**Given records**
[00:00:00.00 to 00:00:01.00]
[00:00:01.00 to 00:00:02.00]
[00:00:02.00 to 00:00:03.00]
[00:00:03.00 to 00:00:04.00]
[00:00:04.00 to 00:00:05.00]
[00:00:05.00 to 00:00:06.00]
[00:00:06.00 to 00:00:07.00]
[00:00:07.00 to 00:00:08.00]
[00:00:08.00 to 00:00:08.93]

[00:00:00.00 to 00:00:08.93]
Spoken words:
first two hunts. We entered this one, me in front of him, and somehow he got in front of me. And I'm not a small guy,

---

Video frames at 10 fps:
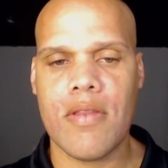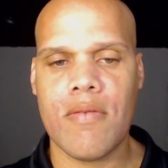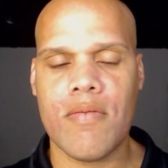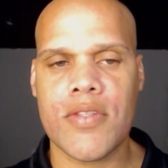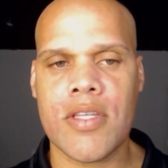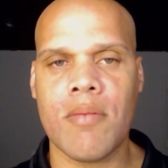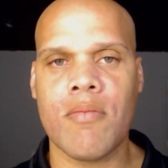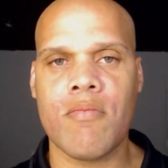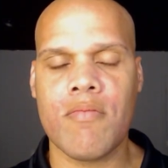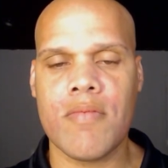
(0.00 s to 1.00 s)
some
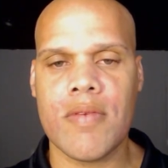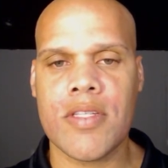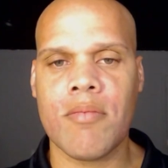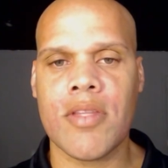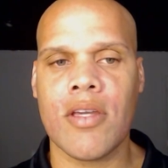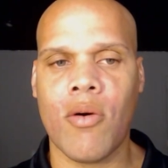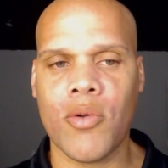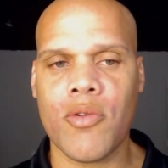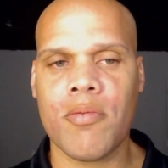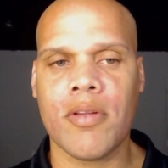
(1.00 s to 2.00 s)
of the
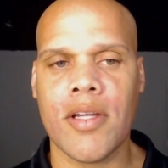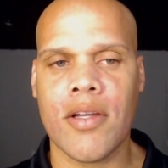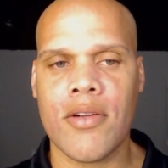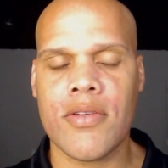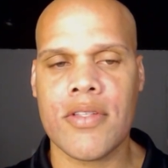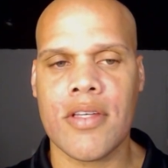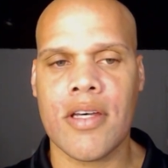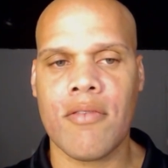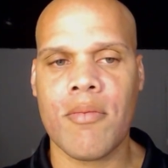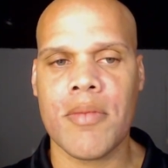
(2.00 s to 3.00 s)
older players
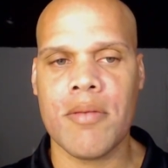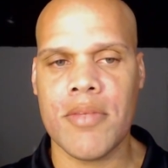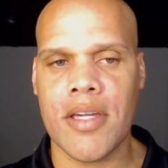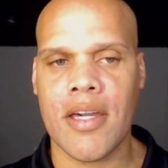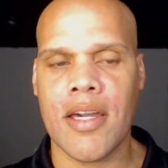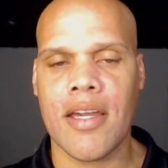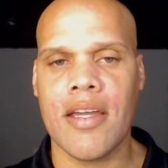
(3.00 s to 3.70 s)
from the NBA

--

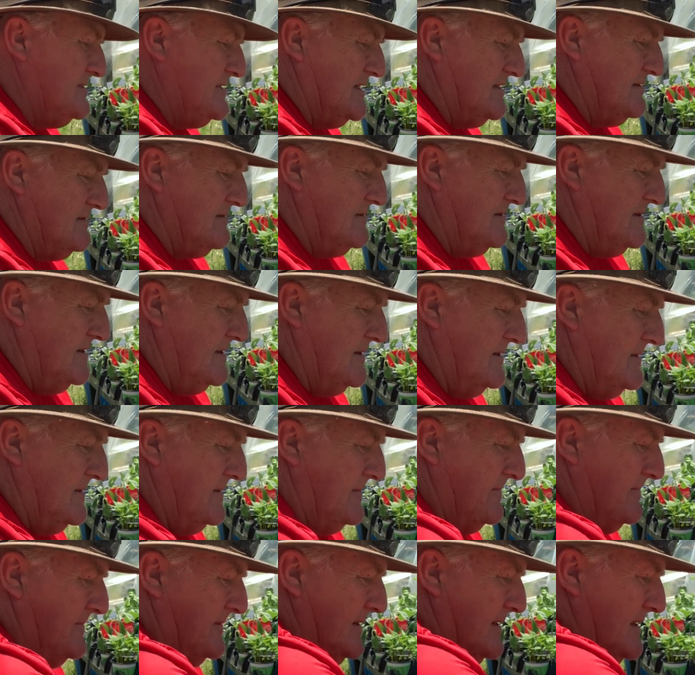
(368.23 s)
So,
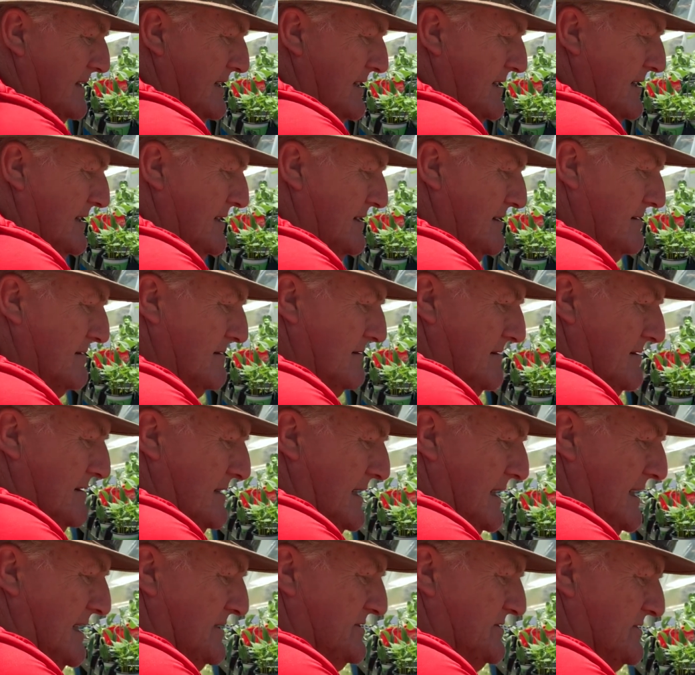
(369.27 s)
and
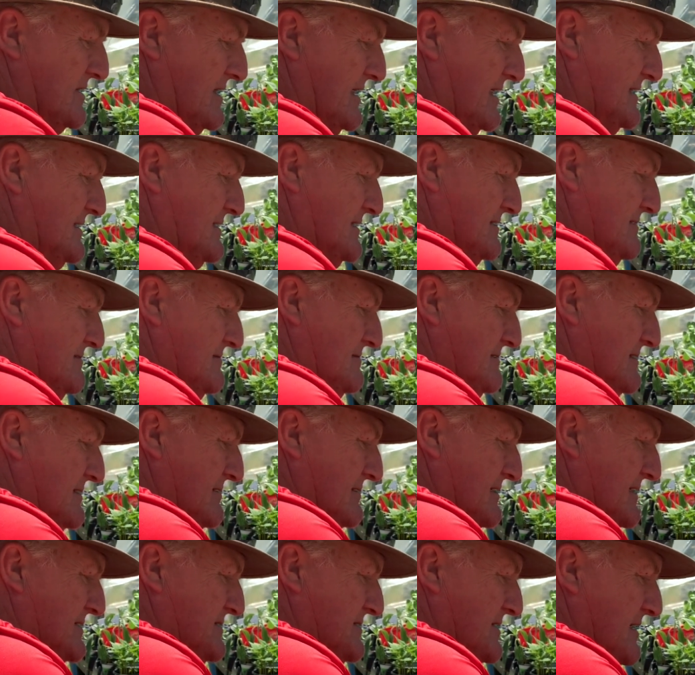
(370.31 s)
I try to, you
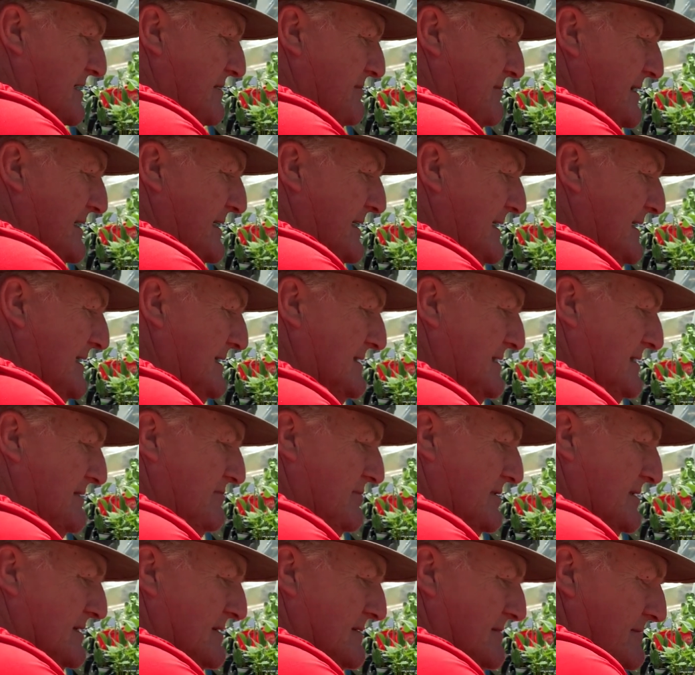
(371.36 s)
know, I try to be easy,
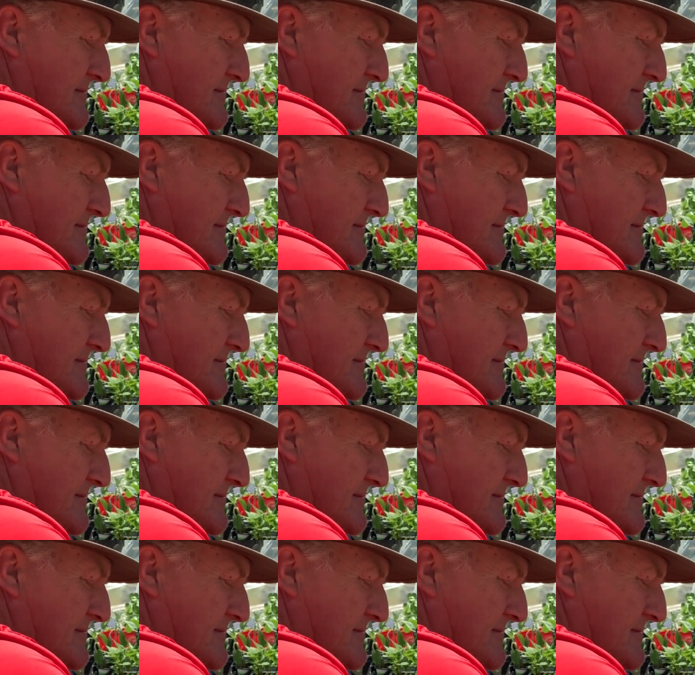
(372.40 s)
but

**Task directions**
From the data above, output only the lines between the line containing "[00:00:01.00 to 00:00:02.00]" and the line containing "[00:00:00.00 to 00:00:08.93]", inclusive, exactly as written.

**Task output**
[00:00:01.00 to 00:00:02.00]
[00:00:02.00 to 00:00:03.00]
[00:00:03.00 to 00:00:04.00]
[00:00:04.00 to 00:00:05.00]
[00:00:05.00 to 00:00:06.00]
[00:00:06.00 to 00:00:07.00]
[00:00:07.00 to 00:00:08.00]
[00:00:08.00 to 00:00:08.93]

[00:00:00.00 to 00:00:08.93]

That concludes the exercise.